The slave mindset when it comes to serving others for the glory and kingdom of God is also seen in Jesus. When Paul was describing the attitude of Jesus in coming to earth as a human he wrote in Philippians 2:7, “He gave up His divine privileges; He took the humble position of a slave and was born as a human being” (NLT). Jesus “gave up His divine privileges” and took the position of a “slave” so that people like you and me could have eternal life.

Great servants see themselves as slaves. They are willing to give up their rights, preferences, positions, and change their habits and lifestyle in order to bring many to Christ.

Great servants have an example to follow

Seventh, great servants have an example to follow.

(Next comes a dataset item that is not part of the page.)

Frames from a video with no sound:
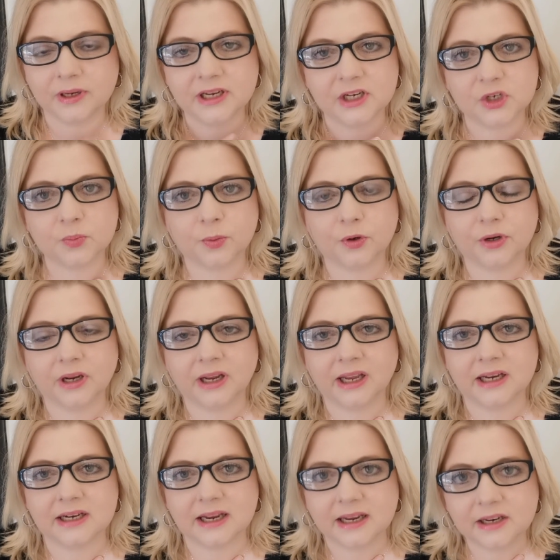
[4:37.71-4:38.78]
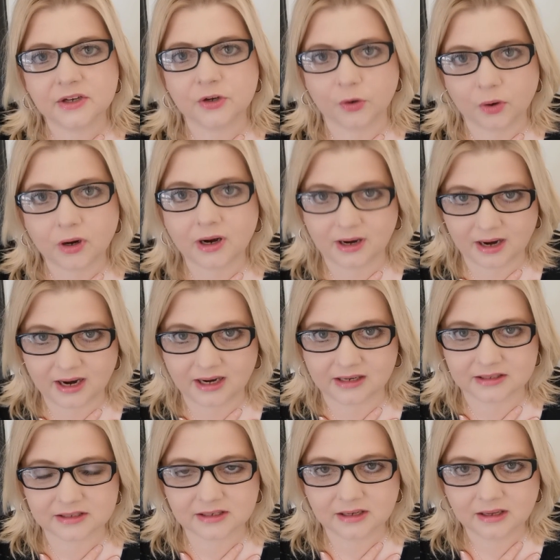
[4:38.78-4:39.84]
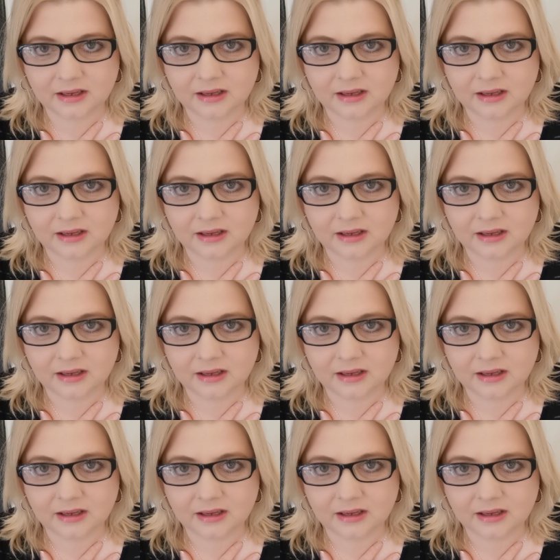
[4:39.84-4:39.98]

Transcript: He's putting it in your heart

Jesus said, “For even the Son of Man came not to be served but to serve others…” (v.28, NLT). What Jesus says about Himself should also characterize His followers. Jesus is saying, “I am your perfect Pattern, your supreme Example. My attitude should be your attitude, and My kind of living should be your kind of living. If you want to be great as God wants you to be great, be like Me.” We need to seriously examine and learn from Jesus when it comes to being an authentic servant that pleases the Heavenly Father.

Godly servants have an eternal cause

Finally, great servants have an eternal cause. Jesus said, “For even the Son of Man came not to be served but to serve others and to give His life as a ransom for many” (v.28, NLT). Jesus didn’t come to serve others simply for the sake of serving others. Jesus came serving for a great cause. His service was “to give His life as a ransom for many.”

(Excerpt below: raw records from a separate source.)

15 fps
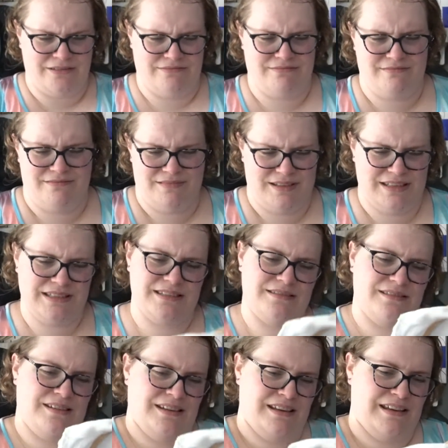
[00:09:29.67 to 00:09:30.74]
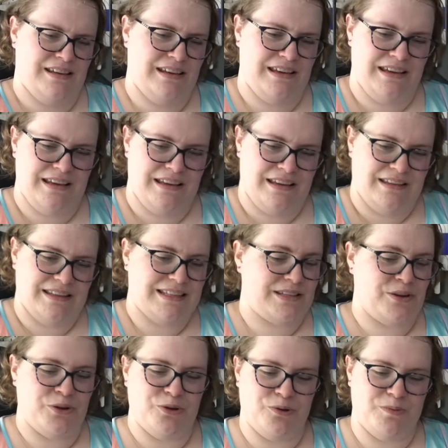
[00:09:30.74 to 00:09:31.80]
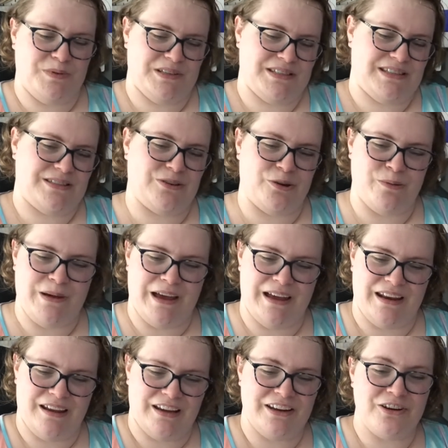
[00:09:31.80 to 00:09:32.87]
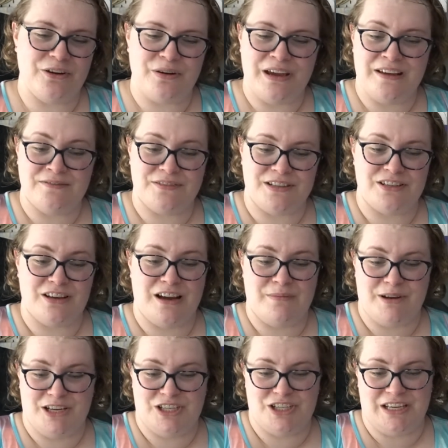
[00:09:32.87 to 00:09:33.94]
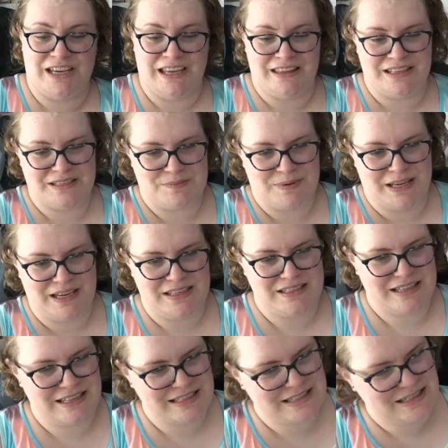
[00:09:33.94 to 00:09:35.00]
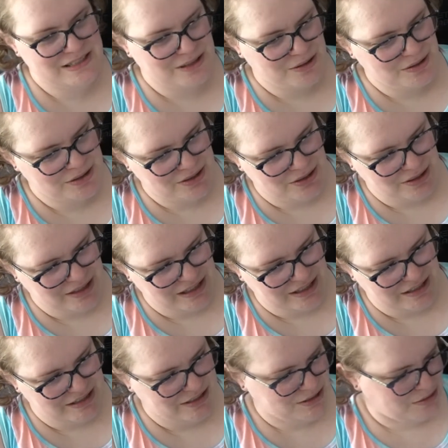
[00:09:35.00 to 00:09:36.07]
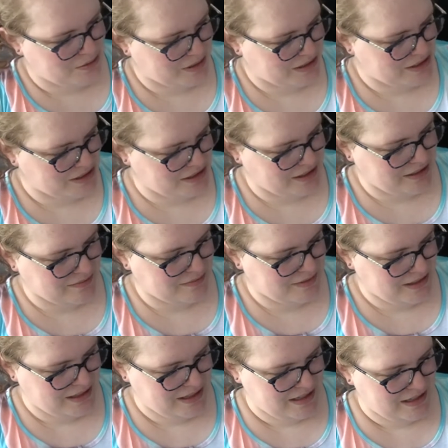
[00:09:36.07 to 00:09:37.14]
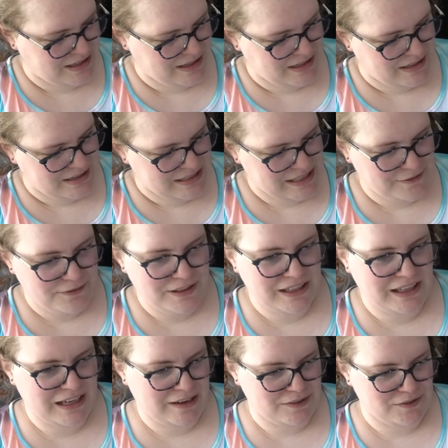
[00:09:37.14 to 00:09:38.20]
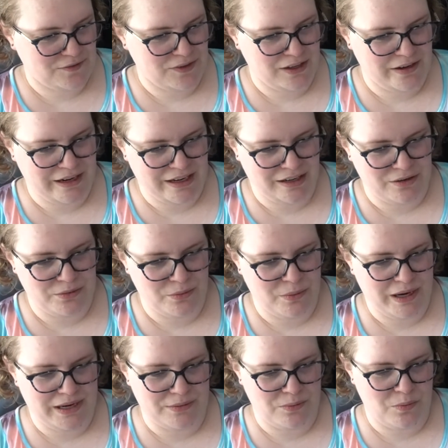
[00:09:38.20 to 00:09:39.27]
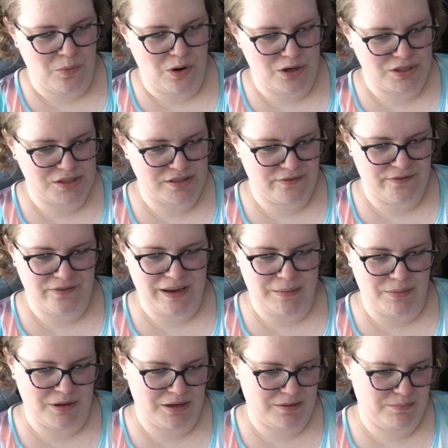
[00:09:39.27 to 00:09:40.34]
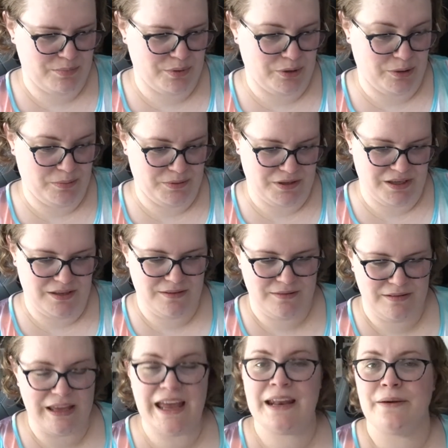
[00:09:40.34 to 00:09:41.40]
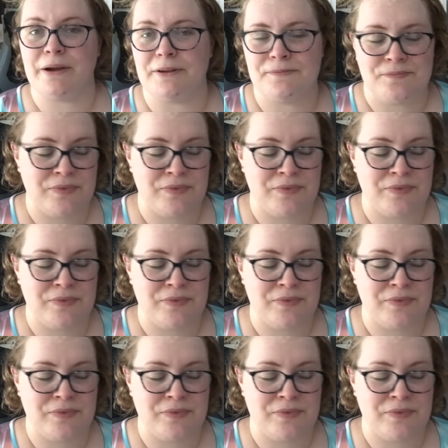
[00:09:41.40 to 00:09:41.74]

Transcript: on. This hoop is so bad. I know every time I share this piece, and it's so dirty too, actually. I'm definitely gonna have to figure out a good way to wash the fabric properly. Anyway,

Let me be clear, Jesus did not simply “give His life” to be only an example for others. He was no mere martyr for a cause. Nor was He merely an example of life-giving selflessness, although He was indeed the supreme example of that. Jesus not only lived and died for others but died as “a ransom” for others. There was a reason for serving others and there was a reason for taking on the position of a slave and it was so He could become a “ransom for many.”

The word “ransom” (Lutron) was the term commonly used for the redemption price of a slave, the amount required to buy his freedom. The idea is that of a price paid for a life. As an unbeliever, we all start out as a slave to sin, the sinful nature, Satan, and death, and it was to redeem people from those slaveries that Jesus gave “his life a ransom” in exchange for sinners.

Although His “ransom” is sufficient for every person, it is valid only for those who believe in Him. It is in that sense that His redemption is “for many,” rather than for all.


  • You need to know that Jesus died for you. He became your ransom. He paid the price for your sin. Because of what Jesus did on the cross you can be forgiven, you can be pardon, and you can become a new creation, new person. You can be set free from your sin. If you will turn to Him and place your faith and trust in Him for your salvation and acknowledge Jesus as the Lord and Master of your life the ransom that Jesus paid will be applied to your life.
  • If you are already a believer, God is calling you to a life of service. You serve others in order to help them grow, glorify God, and in some cases lead them to Christ. Your service has a purpose.